== WHAT YOU WILL DO ==
An exact copy of all the entries is needed, with no images in it.

Extracted records:
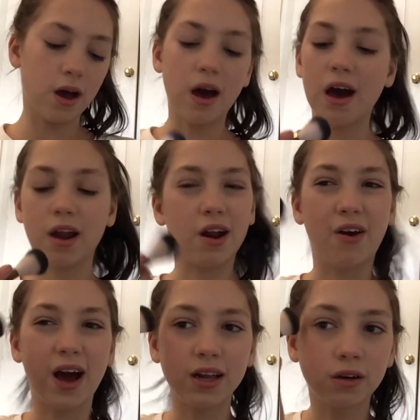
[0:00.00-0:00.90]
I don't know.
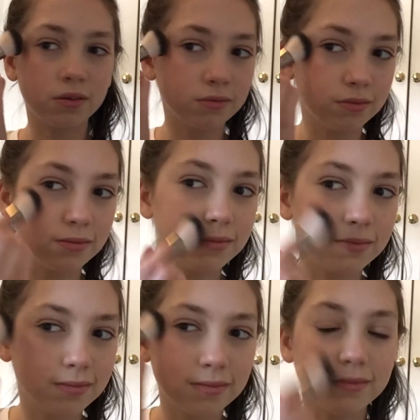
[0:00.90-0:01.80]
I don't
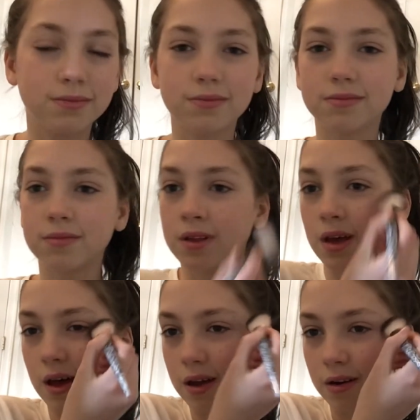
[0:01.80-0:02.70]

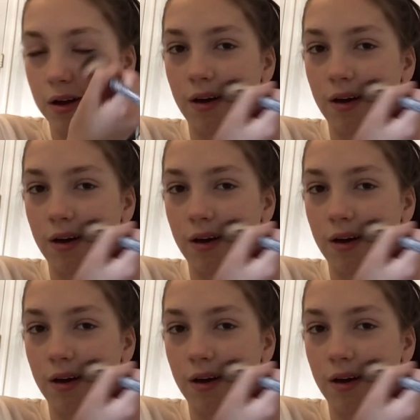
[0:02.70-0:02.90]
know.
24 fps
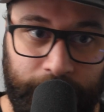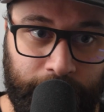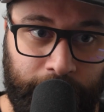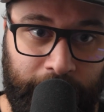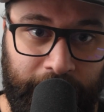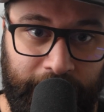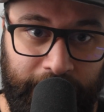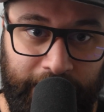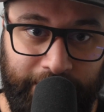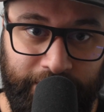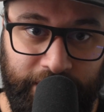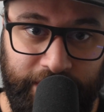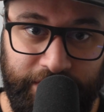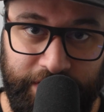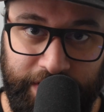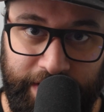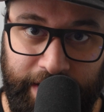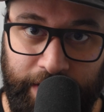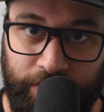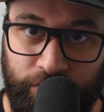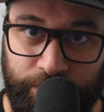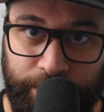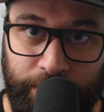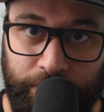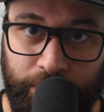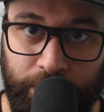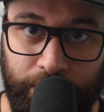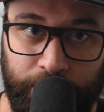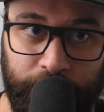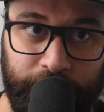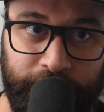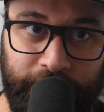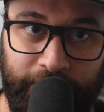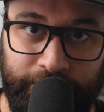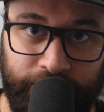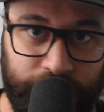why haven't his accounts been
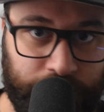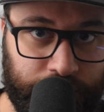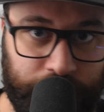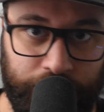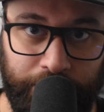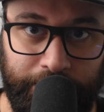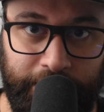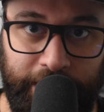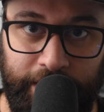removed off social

== ANSWER TO THIS TASK ==
[0:00.00-0:00.90]
I don't know.
[0:00.90-0:01.80]
I don't
[0:01.80-0:02.70]

[0:02.70-0:02.90]
know.
24 fps
why haven't his accounts been
removed off social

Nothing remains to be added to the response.